Data supplied.
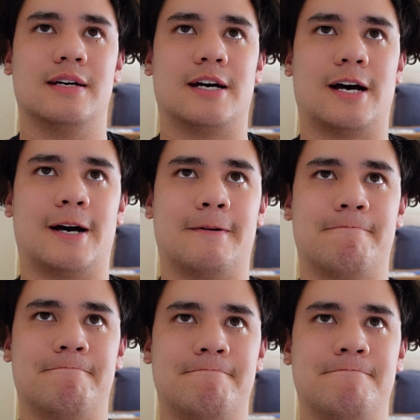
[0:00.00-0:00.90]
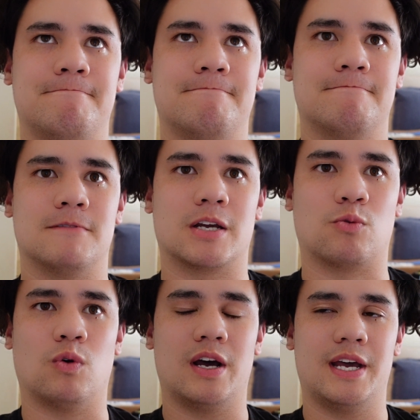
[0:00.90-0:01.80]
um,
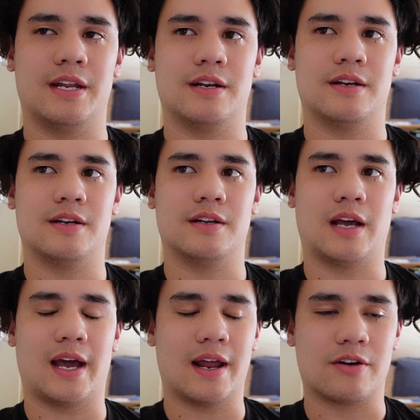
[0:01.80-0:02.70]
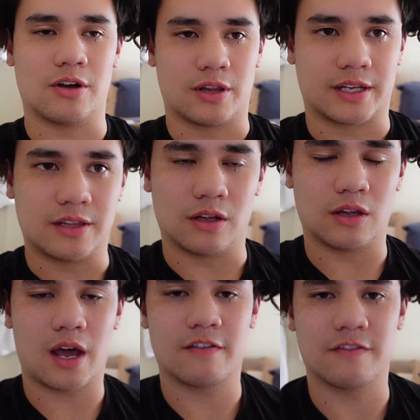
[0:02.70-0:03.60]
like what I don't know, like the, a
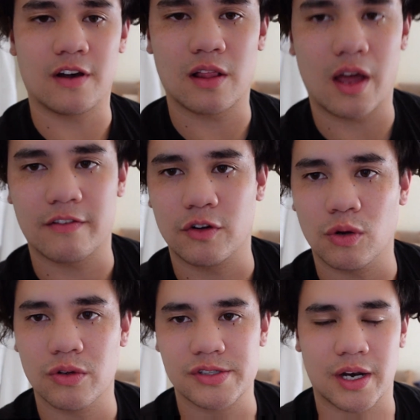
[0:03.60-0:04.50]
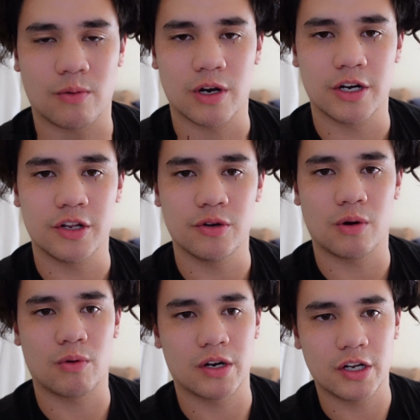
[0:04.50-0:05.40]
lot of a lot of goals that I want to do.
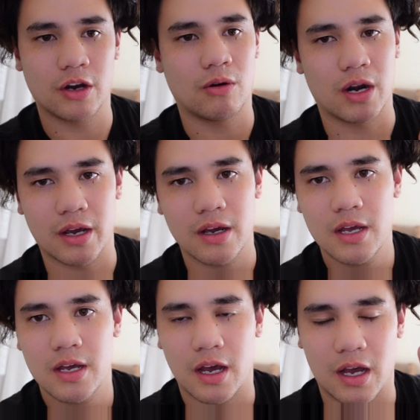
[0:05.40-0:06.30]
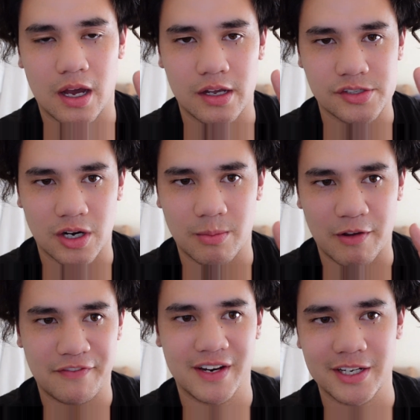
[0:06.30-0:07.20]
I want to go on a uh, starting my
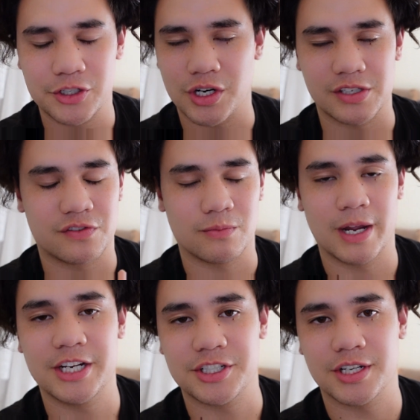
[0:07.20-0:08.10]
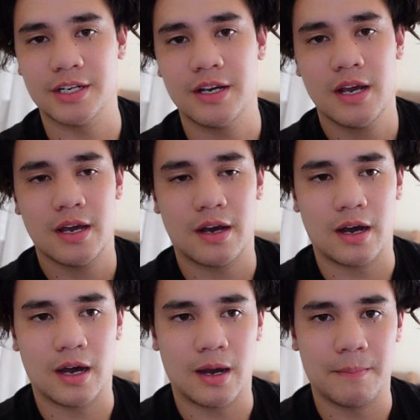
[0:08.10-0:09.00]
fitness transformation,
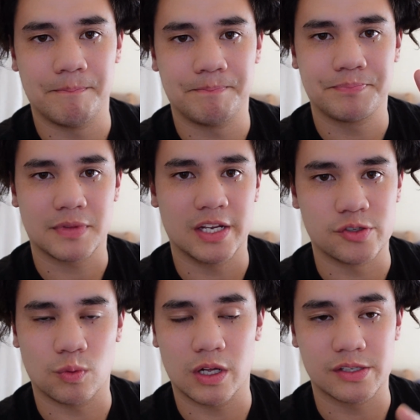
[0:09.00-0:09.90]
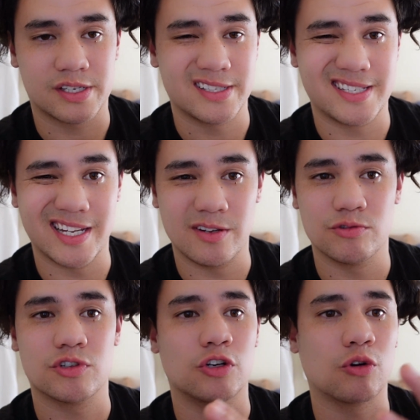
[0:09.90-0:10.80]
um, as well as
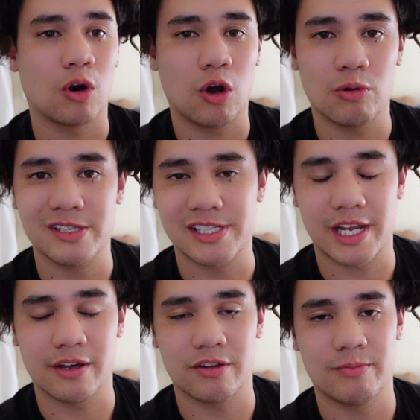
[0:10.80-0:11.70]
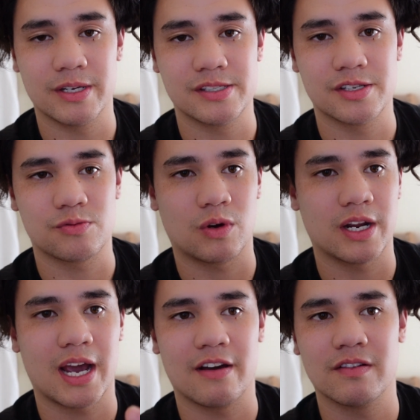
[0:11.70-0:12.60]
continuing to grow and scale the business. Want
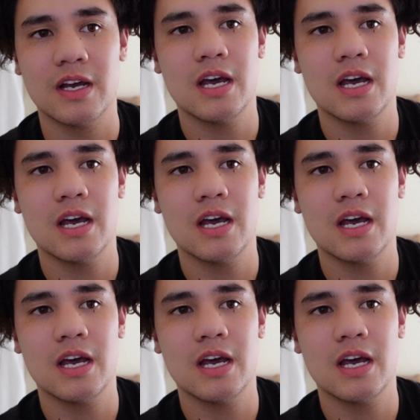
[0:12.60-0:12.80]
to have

--

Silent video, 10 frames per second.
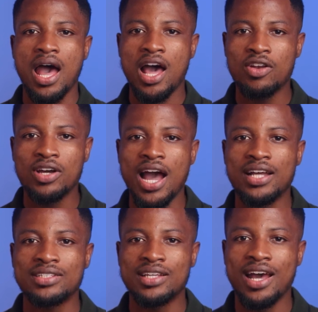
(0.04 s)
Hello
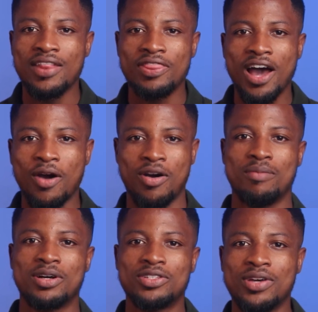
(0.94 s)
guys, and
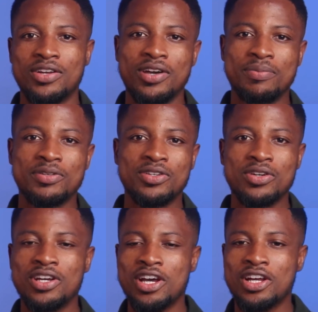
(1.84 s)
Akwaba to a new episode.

What to work on.
Above are records with pictures. Reproduce exactly only the lines from the line with "[0:00.00-0:00.90]" through the line with "[0:07.20-0:08.10]", both ends included, and leave the pictures out.

Exercise response.
[0:00.00-0:00.90]
[0:00.90-0:01.80]
um,
[0:01.80-0:02.70]
[0:02.70-0:03.60]
like what I don't know, like the, a
[0:03.60-0:04.50]
[0:04.50-0:05.40]
lot of a lot of goals that I want to do.
[0:05.40-0:06.30]
[0:06.30-0:07.20]
I want to go on a uh, starting my
[0:07.20-0:08.10]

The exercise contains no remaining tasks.